Basta quindi pensare che siamo noi quelli che sanno tutto di turismo. E no, non è più così. Il cliente ne sa spesso più di noi, e vuole farcelo sapere. Per tutti questi buoni motivi, le vendite al telefono e le visite di persona sono oggi meno “scontate” e meno proficue di quanto lo erano un tempo. Conta invece, molto di più, sapersi costruire una buona reputazione sul campo (con un buon servizio ovviamente), quindi sul web e soprattutto costruire una buona reputazione di chi, in albergo, si occupa delle vendite.

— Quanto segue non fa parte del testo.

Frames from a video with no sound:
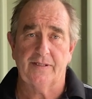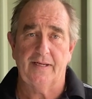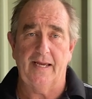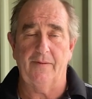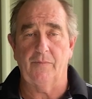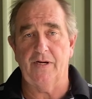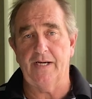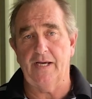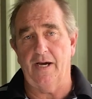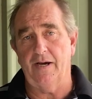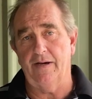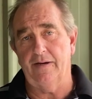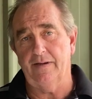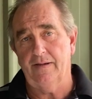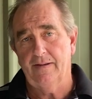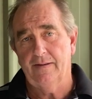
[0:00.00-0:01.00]
And we
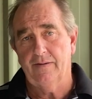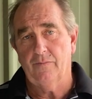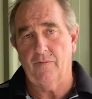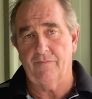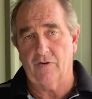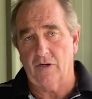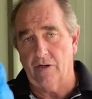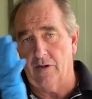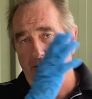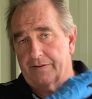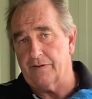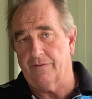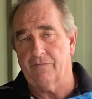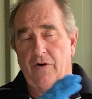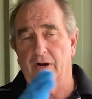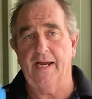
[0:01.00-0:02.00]
know we've got a lot
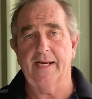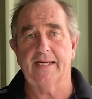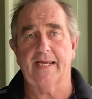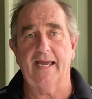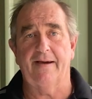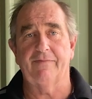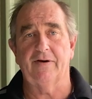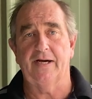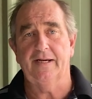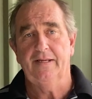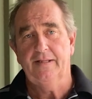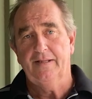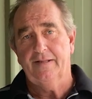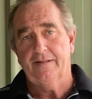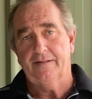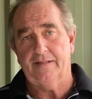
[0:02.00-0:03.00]
of ground to cover.
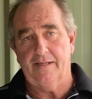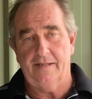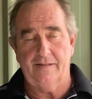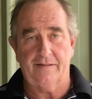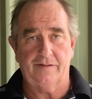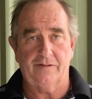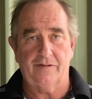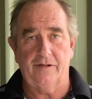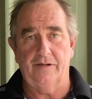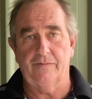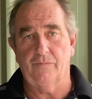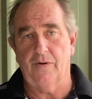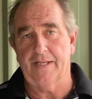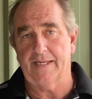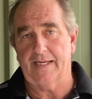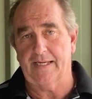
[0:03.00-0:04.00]
There's certain
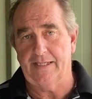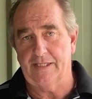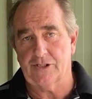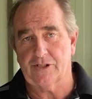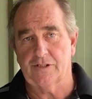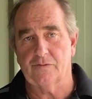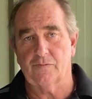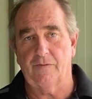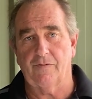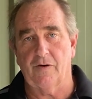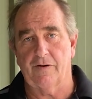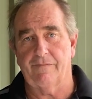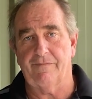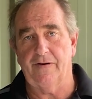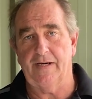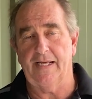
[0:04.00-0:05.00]
weather conditions we've got
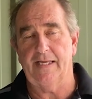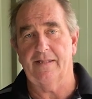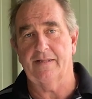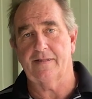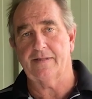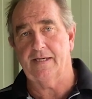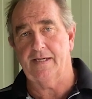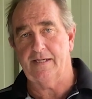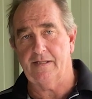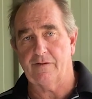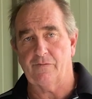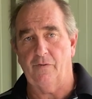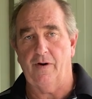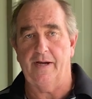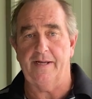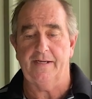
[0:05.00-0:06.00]
to fit in. The seeder's
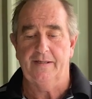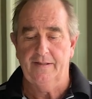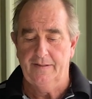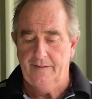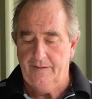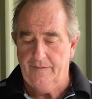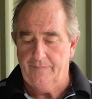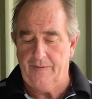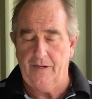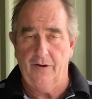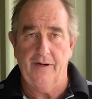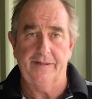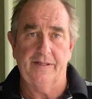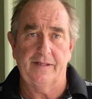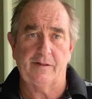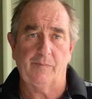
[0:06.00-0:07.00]
right
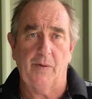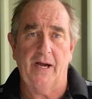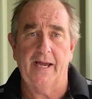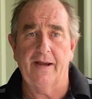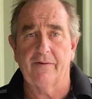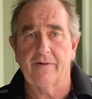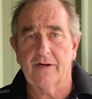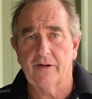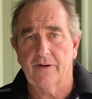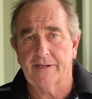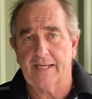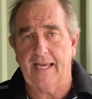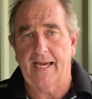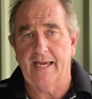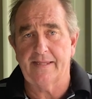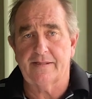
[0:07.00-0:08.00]
behind the sprayer in a lot of
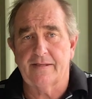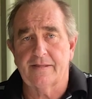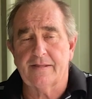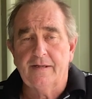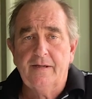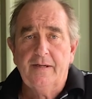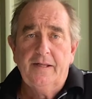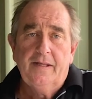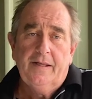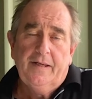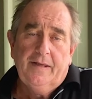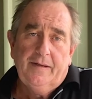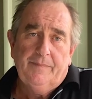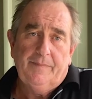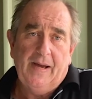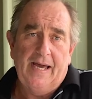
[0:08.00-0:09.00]
cases.
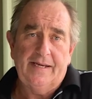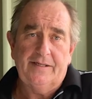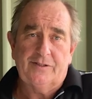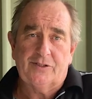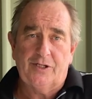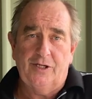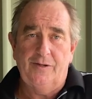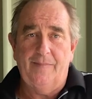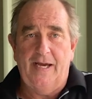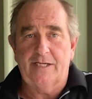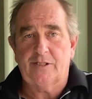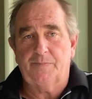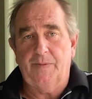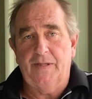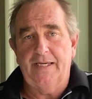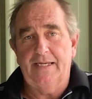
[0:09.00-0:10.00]
But too much
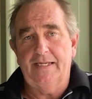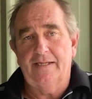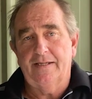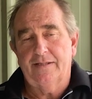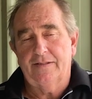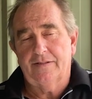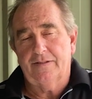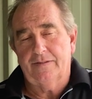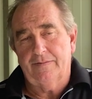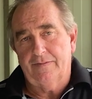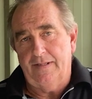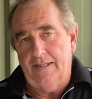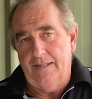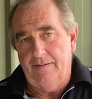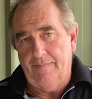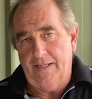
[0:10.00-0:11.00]
speed
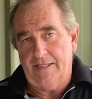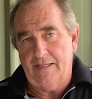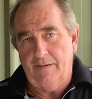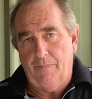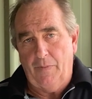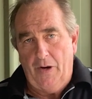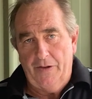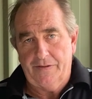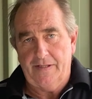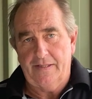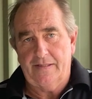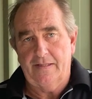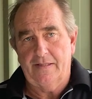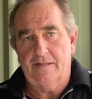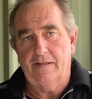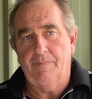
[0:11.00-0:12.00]
in the mixing
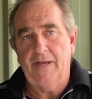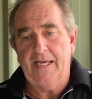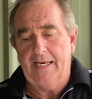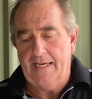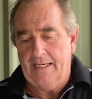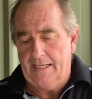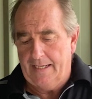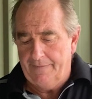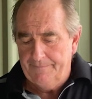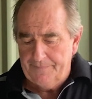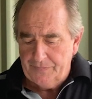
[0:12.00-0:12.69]
process is the big killer.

Ecco qui alcuni utili consigli.

Sito internet – Mettete voi stessi nella prospettiva del cliente e quindi chiedetevi: siete facilmente reperibili sui motori di ricerca, siete presenti nella ricerca per parole chiave? Sulle pagine dedicate ai meeting e congressi, c’è un link al vostro albergo? L’elenco dei contatti chiave in albergo contiene anche la foto e un breve profilo della persona? Siamo sicuramente nell’era delle community – si pensi a Myspace – dove le persone si sentono più a loro agio parlando con persone che pensano già di conoscere. Proprio per questo, anche l’albergo deve essere una “comunità” in cui si conoscono le persone – o almeno – è possibile sapere qualche cosa di loro. Quindi, il Direttore Generale dell’albergo ha una sua fotografia e una sua scheda personale (non troppo però!).


Testimonials –
Le valutazioni positive ricevute attraverso i commenti dei clienti o nelle ricerche presentate durante le riunioni dovrebbero diventare una parte integrante delle iniziative di marketing. Chiedete il permesso di usare i nomi delle organizzazioni, dei clienti, che hanno parlato molto bene di voi. Queste “citazioni” diventano una referenza di indubbio valore che dovrebbe essere riportata nei siti web, nelle brochure di vendita on line (avete già brochures on line, no?), in tutti i mezzi, elettronici e tradizionali, così come emergere in tutte le presentazioni aziendali.


Diventare una risorsa –
Il vostro direttore vendite deve diventare una risorsa importante nella pianificazione dei viaggi (business e leisure) per i vostri clienti potenziali. È lui la persona cui chiedere consigli, non solo prezzi e disponibilità di camere. Mandate il vostro direttore vendite agli incontri e riunioni organizzate da agenzie di viaggio, associazioni di categoria, associazioni no profit che si occupano di viaggi e che possono essere per voi un potenziale canale di vendita. Mandatelo alle fiere, ai buy, e pianificate prima gli incontri che avrà. Se non c’è la persona che conosceva, chiamate l’azienda e fatevi dire chi la sostituirà.


Sviluppare un blog –
Create una comunità con i vostri potenziali clienti sviluppando mensilmente o trimestralmente un blog. Gli addetti alle vendite in questo modo cercheranno di rimanere in contatto con i loro contatti senza annoiarli con il solito “Ciao, Come stai?”. È incredibilmente facile da fare e potete inviare il link a tutti i vostri contatti quando il blog viene aggiornato con nuove informazioni e nuovi argomenti di discussione.